“Aku mau jadi pacarmu, Bang. Biarpun pacar ke delapan tak apalah. Yang penting Abang setia dan sayang pada Ade. . . . . .!” ujar Aswina memanggil dirinya sendiri dengan ‘Ade’ setelah turun dari panggung musik pada suatu malam yang mulai larut.
“Jangankan delapan, satu saja Abang tidak punya, Dik!”
“Jangan suka bohong, ahh. . .. Lelaki seperlente Abang pasti banyak yang jungkir-balik ingin dipacari. Entah gadis, entah janda.. . . .!”

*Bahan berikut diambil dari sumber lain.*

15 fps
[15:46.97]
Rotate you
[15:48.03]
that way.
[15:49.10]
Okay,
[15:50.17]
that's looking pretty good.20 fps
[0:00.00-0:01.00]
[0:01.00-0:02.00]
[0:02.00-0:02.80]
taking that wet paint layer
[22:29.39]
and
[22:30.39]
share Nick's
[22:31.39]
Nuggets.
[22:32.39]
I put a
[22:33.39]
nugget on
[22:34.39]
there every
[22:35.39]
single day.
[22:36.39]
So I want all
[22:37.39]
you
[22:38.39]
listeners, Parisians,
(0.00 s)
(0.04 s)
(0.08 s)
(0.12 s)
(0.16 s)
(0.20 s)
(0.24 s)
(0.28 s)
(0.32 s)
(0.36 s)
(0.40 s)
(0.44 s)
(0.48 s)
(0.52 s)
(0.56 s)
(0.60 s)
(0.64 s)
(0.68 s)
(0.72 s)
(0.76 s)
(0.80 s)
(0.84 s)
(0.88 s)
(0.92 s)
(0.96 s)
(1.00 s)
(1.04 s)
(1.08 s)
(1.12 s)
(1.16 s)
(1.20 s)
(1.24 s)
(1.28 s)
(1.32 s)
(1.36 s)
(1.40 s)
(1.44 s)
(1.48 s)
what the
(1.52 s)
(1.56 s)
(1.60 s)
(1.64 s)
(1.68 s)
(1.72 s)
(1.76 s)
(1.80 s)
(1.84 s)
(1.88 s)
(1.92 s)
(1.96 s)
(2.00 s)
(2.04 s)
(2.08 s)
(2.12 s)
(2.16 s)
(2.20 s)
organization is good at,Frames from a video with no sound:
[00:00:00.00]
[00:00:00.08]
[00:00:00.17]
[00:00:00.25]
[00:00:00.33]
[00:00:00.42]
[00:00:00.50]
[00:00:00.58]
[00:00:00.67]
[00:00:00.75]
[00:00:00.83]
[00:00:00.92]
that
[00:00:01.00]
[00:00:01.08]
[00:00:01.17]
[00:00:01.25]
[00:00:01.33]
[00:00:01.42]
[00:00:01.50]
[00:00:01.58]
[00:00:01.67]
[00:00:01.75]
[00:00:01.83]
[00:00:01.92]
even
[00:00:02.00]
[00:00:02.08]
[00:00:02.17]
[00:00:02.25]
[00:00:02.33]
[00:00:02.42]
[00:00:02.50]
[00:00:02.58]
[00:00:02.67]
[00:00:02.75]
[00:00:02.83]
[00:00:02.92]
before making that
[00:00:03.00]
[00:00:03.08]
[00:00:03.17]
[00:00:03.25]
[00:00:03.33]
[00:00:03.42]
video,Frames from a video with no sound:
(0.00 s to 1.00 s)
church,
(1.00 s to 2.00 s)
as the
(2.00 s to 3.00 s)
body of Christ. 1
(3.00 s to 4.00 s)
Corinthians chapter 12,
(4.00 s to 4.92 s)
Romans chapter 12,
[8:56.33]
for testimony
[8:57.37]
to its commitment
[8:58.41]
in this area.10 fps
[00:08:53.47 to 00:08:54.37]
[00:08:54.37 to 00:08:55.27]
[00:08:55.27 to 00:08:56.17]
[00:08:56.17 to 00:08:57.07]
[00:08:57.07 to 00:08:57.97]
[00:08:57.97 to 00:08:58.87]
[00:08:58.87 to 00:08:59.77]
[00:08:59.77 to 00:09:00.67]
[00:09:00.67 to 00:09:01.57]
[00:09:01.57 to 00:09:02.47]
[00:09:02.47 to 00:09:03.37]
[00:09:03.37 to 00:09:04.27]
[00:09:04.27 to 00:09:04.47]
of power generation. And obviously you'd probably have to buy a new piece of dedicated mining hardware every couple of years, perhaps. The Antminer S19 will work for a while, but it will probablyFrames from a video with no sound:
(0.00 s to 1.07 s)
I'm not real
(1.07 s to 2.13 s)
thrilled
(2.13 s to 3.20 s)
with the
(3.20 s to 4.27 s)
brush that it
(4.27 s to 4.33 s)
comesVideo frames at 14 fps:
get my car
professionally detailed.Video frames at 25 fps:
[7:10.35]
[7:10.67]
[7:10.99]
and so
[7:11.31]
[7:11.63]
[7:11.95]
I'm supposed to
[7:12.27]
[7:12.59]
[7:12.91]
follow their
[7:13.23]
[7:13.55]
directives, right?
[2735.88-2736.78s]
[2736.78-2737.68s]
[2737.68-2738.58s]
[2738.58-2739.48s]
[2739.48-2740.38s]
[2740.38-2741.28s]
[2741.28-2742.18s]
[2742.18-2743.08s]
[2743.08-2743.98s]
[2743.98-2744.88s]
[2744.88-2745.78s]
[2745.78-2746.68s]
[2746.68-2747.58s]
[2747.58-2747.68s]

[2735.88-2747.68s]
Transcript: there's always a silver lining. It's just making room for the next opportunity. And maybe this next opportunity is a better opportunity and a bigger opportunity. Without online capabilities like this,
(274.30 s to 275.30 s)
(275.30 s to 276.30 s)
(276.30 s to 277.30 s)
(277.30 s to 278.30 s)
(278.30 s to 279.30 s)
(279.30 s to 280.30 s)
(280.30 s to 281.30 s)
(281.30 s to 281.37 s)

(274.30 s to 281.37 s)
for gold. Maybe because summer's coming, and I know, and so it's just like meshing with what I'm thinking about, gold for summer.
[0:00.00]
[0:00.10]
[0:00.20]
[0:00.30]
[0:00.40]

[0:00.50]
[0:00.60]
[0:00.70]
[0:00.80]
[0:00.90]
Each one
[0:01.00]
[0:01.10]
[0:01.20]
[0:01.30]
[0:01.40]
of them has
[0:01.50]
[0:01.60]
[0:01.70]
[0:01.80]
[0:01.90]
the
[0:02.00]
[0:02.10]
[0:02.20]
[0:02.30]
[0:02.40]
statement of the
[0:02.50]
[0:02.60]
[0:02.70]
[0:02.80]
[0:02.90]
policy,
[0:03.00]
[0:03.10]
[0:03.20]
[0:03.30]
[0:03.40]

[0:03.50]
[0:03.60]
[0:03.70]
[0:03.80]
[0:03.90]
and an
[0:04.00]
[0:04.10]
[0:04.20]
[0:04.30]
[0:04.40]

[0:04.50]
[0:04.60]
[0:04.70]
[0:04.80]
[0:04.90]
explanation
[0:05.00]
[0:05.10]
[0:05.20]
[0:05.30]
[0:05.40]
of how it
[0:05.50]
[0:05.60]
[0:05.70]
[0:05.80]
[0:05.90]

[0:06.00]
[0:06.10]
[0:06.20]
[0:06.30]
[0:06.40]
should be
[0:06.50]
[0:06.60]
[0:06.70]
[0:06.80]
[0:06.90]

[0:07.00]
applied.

“Buktikan saja nanti kalau tak percaya. Tapi Abang miskin. Tidak mungkin membahagiakanmu dengan kemewahan!” jawab Tarjimin berbasa-basi menolak.
Aswina menjawab dengan cubitan keras di lengan Tarjimin yang kasmaran. Maka sejak itu Tarjimin rela jadi tukang ojeg kemana pun Aswina Prahara manggung. Sepeda motor tua dua-tak dengan suara knalpot meledak-ledak miliknya cukup memadai untuk modal berpacaran. Naik-turun gunung, keluar masuk kampung, sampai ke pesisir yang sepi. Dan pada suatu malam dicegat segerombolan pemuda mabuk di dekat sebuah gubuk pada ujung tambak. Tidak ada lampu tapi bulan purnama menerangi.
“Berhenti. Serahkan apa saja yang kalian bawa. Tapi kalau ada cewek tinggalkan untuk kami, yang lain boleh pergi jauh-jauh. . . . . .!” ujar seorang lelaki dengan tubuh tinggi gempal. Suaranya serak menggelegar dengan bau alkohol.
“Oke.. . . .oke, aku tahu apa yang kalian mau. Kami membawa sedikit uang dan makanan dari hajatan di kampung Bulak. Aku mengantar penyanyi dangdut bahenol ini, yang pasti kalian sudah kenal pada goyangannya. Lihat baik-baik wajah dan penampilannya. . . . . .!” ucap Tarjimin ketika mematikan mesin motor.
Ada tujuh orang, tua-muda, sempoyongan mencegat motor Tarjimin. Ada yang membawa batu, kayu, dan bambu panjang untuk senjata. Mereka berdesakan seperti akan segera berebut.
Tarjimin berpikir keras untuk keluar dari situasi itu. tak mungkin ia melawan, dan tak mungkin pula untuk melarikan diri.
“Nah, kalian sudah lihat sendiri ‘kan? Tidak mungkin penyanyi ini melayani kalian semua. Karena itu kalian harus saling pukul dan tendang. Siapa yang masih berdiri tegak pada akhir perkelahian bebas nanti dialah yang berhak mendapatkan penyanyi ini. Kalian paham?” teriak Tarjimin dengan suara lantang. “Aku yang akan menjadi wasitnya. Nah, mulailah. . . . . .!”
“Apa katamu?” serentak mereka bertanya.